Here is what Paglia writes:
Goddess feminism went seriously wrong in accepting and promoting an error first made by the Swiss writer Johann Jakob Bachofen in his 1861 book, Das Mutterrecht (Mother Right). The worldwide ubiquity of prehistoric goddess artifacts led Bachofen to wrongly conclude that early societies were matriarchies, literally governed by women. His theory received wide circulation via the great British scholar of classical antiquity, Jane Harrison, who taught at Cambridge University from 1898 to 1922. I love Harrison’s books and have been specifically influenced by her theme of the chthonic (I say ‘chthonian’), an uncanny motif of earth cult. But she was simply mistaken about the existence of prehistoric matriarchy, for which no evidence has ever been found.
When the matriarchal hypothesis resurfaced in Jungian feminism, it had turned into Arcadian soap opera: once upon a time, there were peaceful, prosperous, egalitarian, goddess-worshiping societies, happily thriving for eons until they were viciously overthrown by men those greedy aggressors who invented violence, war, oppressive social hierarchies, and the unjust economic disparities we suffer from today. This naive view of political history was promulgated in innumerable feminist books over two decades (and is still detectable in some ecofeminist denunciations of the capitalist exploitation of nature).
The ancient Great Mother was a dangerously dual figure, both benevolent and terrifying, like the Hindu goddess Kali. Neumann saw this clearly, but [myth-man Joseph] Campbell and the goddess’ feminist boosters did not: they sanitized and simplified, stripping away the goddess’ troublesome residue of the archaic and barbaric. Neumann cited and praised Bachofen’s pioneering work in prehistory but was careful to note that the latter’s idea of matriarchy (as Neumann puts it in The Great Mother) must be ‘understood psychologically rather than sociologically.’

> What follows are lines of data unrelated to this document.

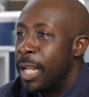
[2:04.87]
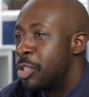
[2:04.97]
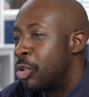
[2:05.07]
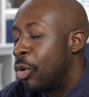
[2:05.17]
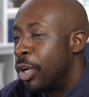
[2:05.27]
I
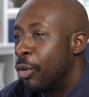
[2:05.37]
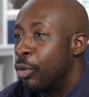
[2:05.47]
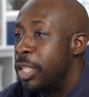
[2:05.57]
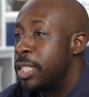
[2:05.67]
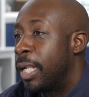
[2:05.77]
started
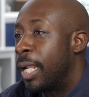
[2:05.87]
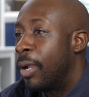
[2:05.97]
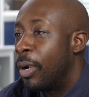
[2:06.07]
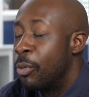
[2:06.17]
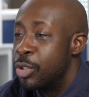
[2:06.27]
reaching
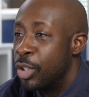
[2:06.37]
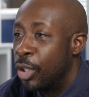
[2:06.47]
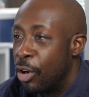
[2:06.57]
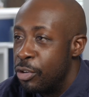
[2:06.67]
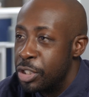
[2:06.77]
out. I was
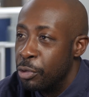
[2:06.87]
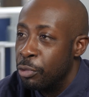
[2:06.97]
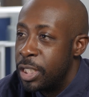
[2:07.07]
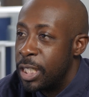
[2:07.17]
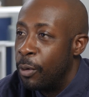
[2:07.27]
encouraged to
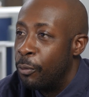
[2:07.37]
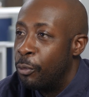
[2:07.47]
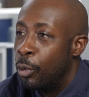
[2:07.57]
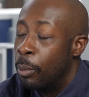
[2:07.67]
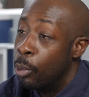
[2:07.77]
reach out
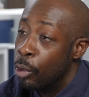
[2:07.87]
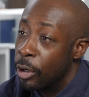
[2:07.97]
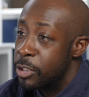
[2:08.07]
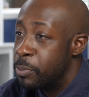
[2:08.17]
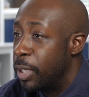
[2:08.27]
for more
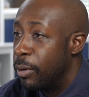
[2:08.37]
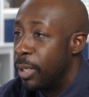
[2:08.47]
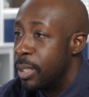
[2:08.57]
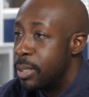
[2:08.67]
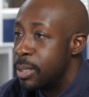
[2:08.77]

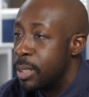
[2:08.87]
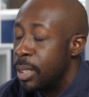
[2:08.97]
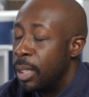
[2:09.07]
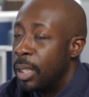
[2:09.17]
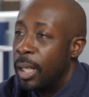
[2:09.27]
experience,
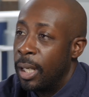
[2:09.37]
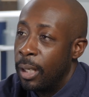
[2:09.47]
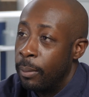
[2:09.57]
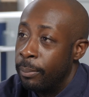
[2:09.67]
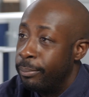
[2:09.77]

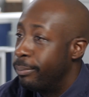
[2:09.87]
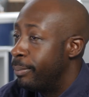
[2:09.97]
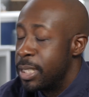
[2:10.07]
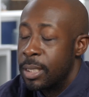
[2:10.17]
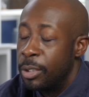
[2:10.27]
um,
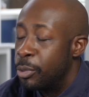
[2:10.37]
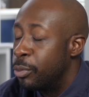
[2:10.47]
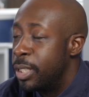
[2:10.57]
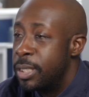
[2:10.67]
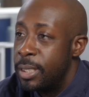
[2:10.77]
basically
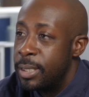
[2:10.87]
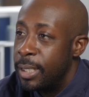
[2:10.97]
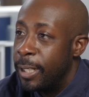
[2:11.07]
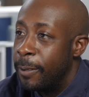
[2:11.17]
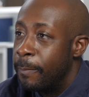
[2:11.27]
through
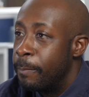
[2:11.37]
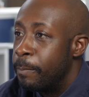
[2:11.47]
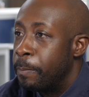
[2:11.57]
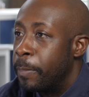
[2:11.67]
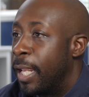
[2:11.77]
NGT,
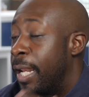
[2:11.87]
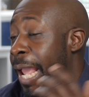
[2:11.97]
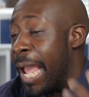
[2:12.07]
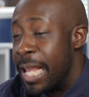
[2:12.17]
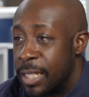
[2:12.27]
and
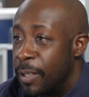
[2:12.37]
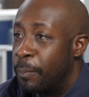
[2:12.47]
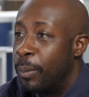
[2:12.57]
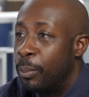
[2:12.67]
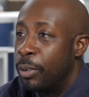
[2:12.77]
asking
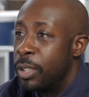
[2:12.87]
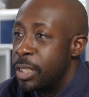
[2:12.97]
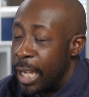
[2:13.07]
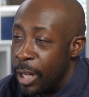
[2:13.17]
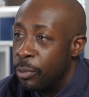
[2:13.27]
people to
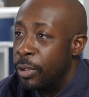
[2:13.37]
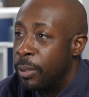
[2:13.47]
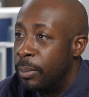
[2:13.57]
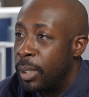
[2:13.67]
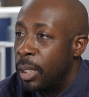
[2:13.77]
shadow
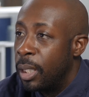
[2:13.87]
them.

Male and female archetypes exist in the human mind, Paglia writes, because they exist in nature–and that is where Neumann’s essays would help to erase the all-prevalent feminist myth that male and female attributes are nothing more than artifcial “gender” roles imposed by our patriarchal society:
The deletion of nature from academic gender studies has been disastrous. Sex and gender cannot be understood without some reference, however qualified, to biology, hormones, and animal instinct. And to erase nature from the humanities curriculum not only inhibits students’ appreciation of a tremendous amount of great, nature-inspired poetry and painting but also disables them even from being able to process the daily news in our uncertain world of devastating tsunamis and hurricanes.
Correcting that is something that the Mother Goddess, properly understood, can actually do.